Waseit measures one simple thing: when a customer asks an AI a real buying question, is your business part of the answer? Here is exactly how we measure it - and what we don't measure.

Real questions, really asked

For every audit we ask a series of buyer questions (“who is the best X in Y?”, “who would you recommend for…?”) in your language and market - to ChatGPT and Gemini on the free audit, with Perplexity added on subscription. Nothing is estimated: every analyzed answer comes from a real query - yours, or the same question asked by an audit within the past 48 hours; we never keep an answer longer than that. Paid monitoring always asks fresh.

We add a recognition probe (“what do you know about this business?”) to distinguish two very different situations: an AI that doesn't know you, and an AI that knows you but doesn't recommend you. This question never counts toward the score.

What we analyze in every answer

Your presence: whether your brand is cited, and at which position in the recommendation list.

Your competitors: which businesses get recommended instead of you, how often, at which position and by which AI assistants - that's your share of voice.

The tone: sentences where your brand appears are classified positive, neutral or negative. This analysis relies on the answer's vocabulary: it is indicative, and labeled as such.

The sources: Perplexity exposes the web pages it consults to answer - we aggregate them to show you precisely where to get listed. Gemini, when it searches, reports its searches but its API does not provide a usable list of the pages consulted; ChatGPT exposes nothing. We only display what is actually exposed - we do not invent sources.

Searching or remembering: two answer regimes

Not all AI assistants answer the same way. Perplexity reads the web on every question. Gemini runs a Google search at answer time whenever our monthly search quota allows it - free audits included. ChatGPT, queried via API, answers from memory: it does not consult the web, while the consumer app may.
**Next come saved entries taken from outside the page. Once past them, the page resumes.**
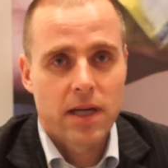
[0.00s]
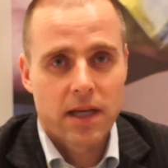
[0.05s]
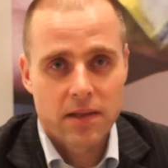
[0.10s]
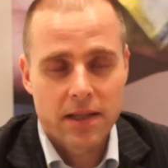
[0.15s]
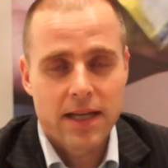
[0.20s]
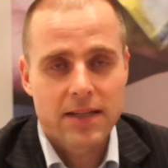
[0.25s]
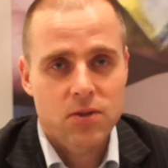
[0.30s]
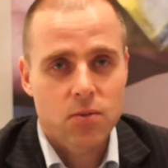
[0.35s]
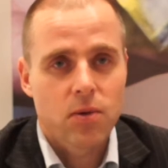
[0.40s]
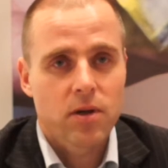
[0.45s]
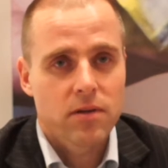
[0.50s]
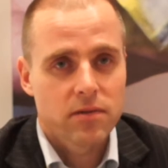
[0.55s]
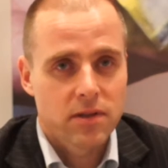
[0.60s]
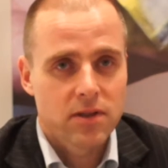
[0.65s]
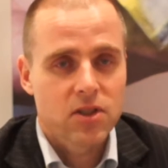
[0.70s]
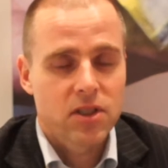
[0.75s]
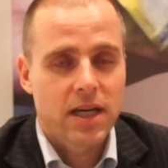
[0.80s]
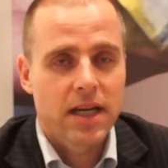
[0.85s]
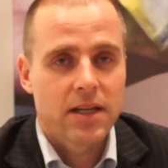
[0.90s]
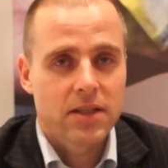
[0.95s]
and that's one of the
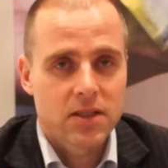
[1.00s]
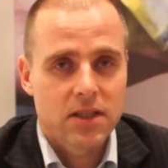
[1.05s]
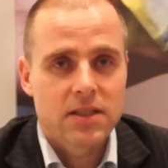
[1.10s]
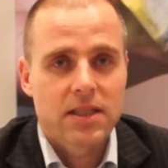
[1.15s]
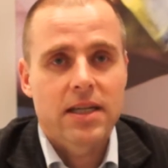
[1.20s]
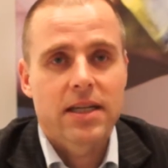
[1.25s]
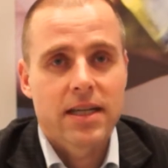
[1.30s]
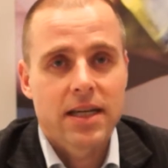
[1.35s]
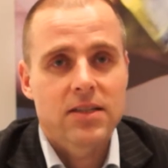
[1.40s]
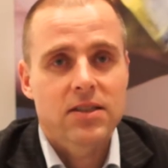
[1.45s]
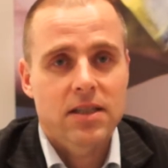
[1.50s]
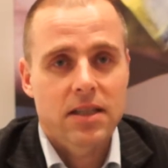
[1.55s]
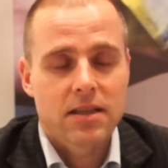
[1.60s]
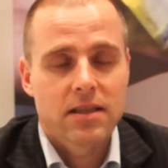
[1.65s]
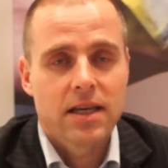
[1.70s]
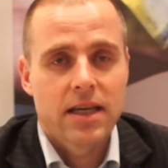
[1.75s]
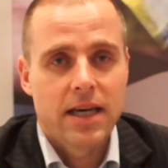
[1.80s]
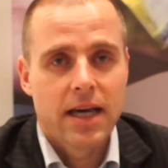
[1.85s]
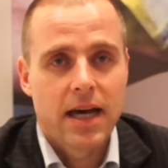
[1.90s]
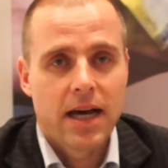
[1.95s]
challenges, I guess, that
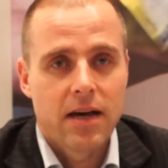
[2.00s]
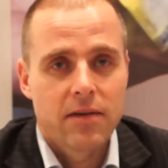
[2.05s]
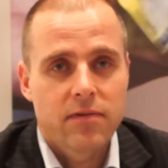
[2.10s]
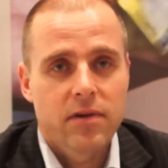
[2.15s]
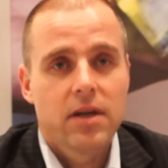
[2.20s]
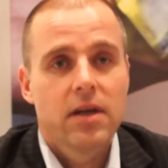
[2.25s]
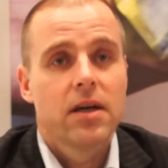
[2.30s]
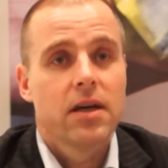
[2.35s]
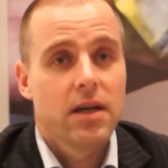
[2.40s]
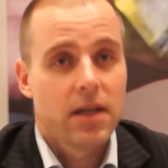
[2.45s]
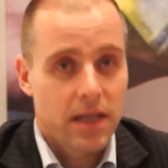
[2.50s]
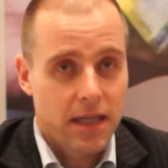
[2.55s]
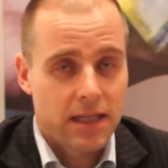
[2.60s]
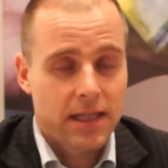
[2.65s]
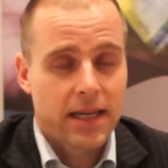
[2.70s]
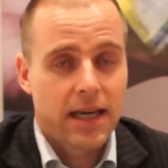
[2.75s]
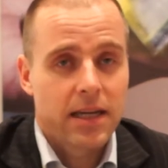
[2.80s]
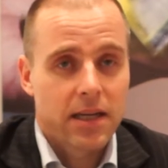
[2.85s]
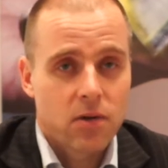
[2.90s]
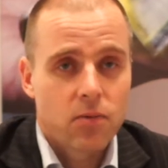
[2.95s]
they have in
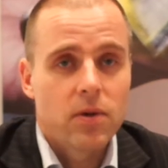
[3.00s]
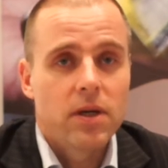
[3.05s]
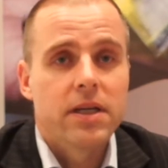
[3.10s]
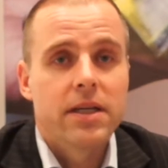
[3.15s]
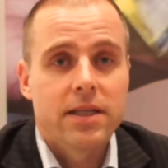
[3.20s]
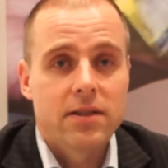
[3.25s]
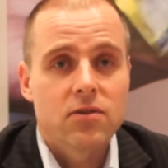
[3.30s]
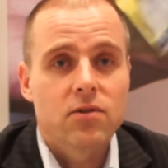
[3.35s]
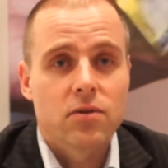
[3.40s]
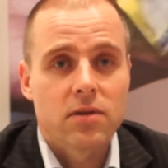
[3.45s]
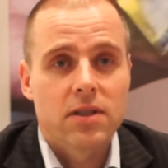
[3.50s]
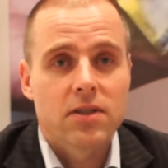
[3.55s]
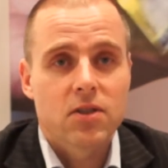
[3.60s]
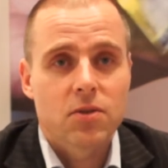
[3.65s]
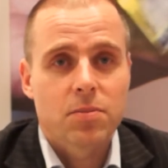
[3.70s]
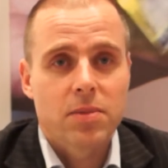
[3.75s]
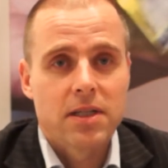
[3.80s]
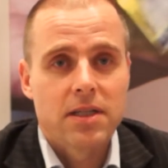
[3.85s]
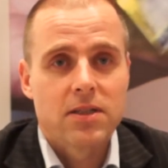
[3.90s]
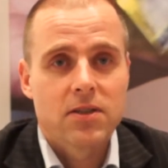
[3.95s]
getting really into this
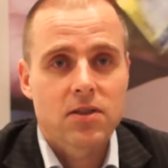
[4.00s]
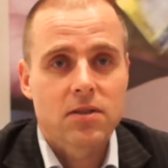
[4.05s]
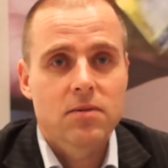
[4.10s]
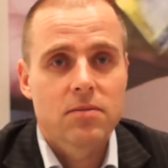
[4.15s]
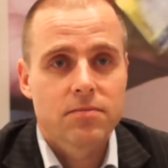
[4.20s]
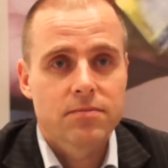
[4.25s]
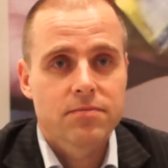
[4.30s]
space.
That difference changes what “not cited” means. An engine that searched and did not find you measures a real absence; a memory-based engine that does not cite you is only saying “I don't know them”. Since 9 August 2026, whenever at least one assistant consulted the web, the score counts only those assistants - and every report states which engines searched and which answered from memory.

The limits, in full transparency

We query the models' official APIs. They approximate - without exactly replicating - the consumer apps' answers: those apps may add geolocation or conversation history, which the APIs do not have. As for web search, every report states precisely which engines searched and which answered from memory - we do not leave that difference in the dark.
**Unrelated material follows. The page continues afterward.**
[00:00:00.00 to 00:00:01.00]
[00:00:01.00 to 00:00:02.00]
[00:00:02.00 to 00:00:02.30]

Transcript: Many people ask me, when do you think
AI answers vary between conversations. An audit is a snapshot, not a to-the-decimal truth. Monitoring repeats the measurement at a fixed interval: each report gives that day's measurement and its gap to the previous one, and it is the series of points that shows a trend - we do not smooth the number, we give you the series.
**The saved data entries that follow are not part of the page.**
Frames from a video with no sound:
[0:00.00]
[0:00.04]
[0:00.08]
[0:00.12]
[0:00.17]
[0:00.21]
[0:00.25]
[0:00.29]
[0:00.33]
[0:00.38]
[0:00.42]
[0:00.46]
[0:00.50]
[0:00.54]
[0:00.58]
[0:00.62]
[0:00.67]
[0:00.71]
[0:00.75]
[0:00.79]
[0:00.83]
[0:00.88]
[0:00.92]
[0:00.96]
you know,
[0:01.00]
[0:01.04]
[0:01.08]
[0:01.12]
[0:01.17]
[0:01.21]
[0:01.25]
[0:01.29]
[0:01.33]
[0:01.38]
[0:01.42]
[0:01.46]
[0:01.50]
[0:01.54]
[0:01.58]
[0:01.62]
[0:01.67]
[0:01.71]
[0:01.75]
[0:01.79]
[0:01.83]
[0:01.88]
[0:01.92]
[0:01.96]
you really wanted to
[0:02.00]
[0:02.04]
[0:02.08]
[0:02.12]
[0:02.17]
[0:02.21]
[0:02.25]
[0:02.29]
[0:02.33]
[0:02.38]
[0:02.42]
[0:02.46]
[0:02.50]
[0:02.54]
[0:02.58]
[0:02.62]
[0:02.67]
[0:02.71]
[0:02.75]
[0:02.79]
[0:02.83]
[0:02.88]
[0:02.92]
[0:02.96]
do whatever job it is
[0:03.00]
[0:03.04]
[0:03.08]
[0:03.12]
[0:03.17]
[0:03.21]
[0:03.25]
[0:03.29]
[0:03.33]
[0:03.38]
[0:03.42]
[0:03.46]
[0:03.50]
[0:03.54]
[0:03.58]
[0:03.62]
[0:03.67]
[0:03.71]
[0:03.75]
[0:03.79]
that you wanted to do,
Our questions are typed templates for your sector and market. They represent what real buyers ask, but can't cover every possible phrasing.

The score formula

Score = 75% × citation quality + 25% × coverage - across the AI assistants that searched the web

Citation quality weights every answer: recommended #1 = 100%, top 3 = 90%, cited lower or in prose = 75%, absent = 0%. Coverage is the share of AI assistants citing you at least once. Since 9 August 2026, when at least one assistant consulted the web to answer, the score counts only those assistants - a model answering from memory does not testify to your visibility; with no search at all, the report says so and reads as a memory measurement. The recognition probe never counts toward the score.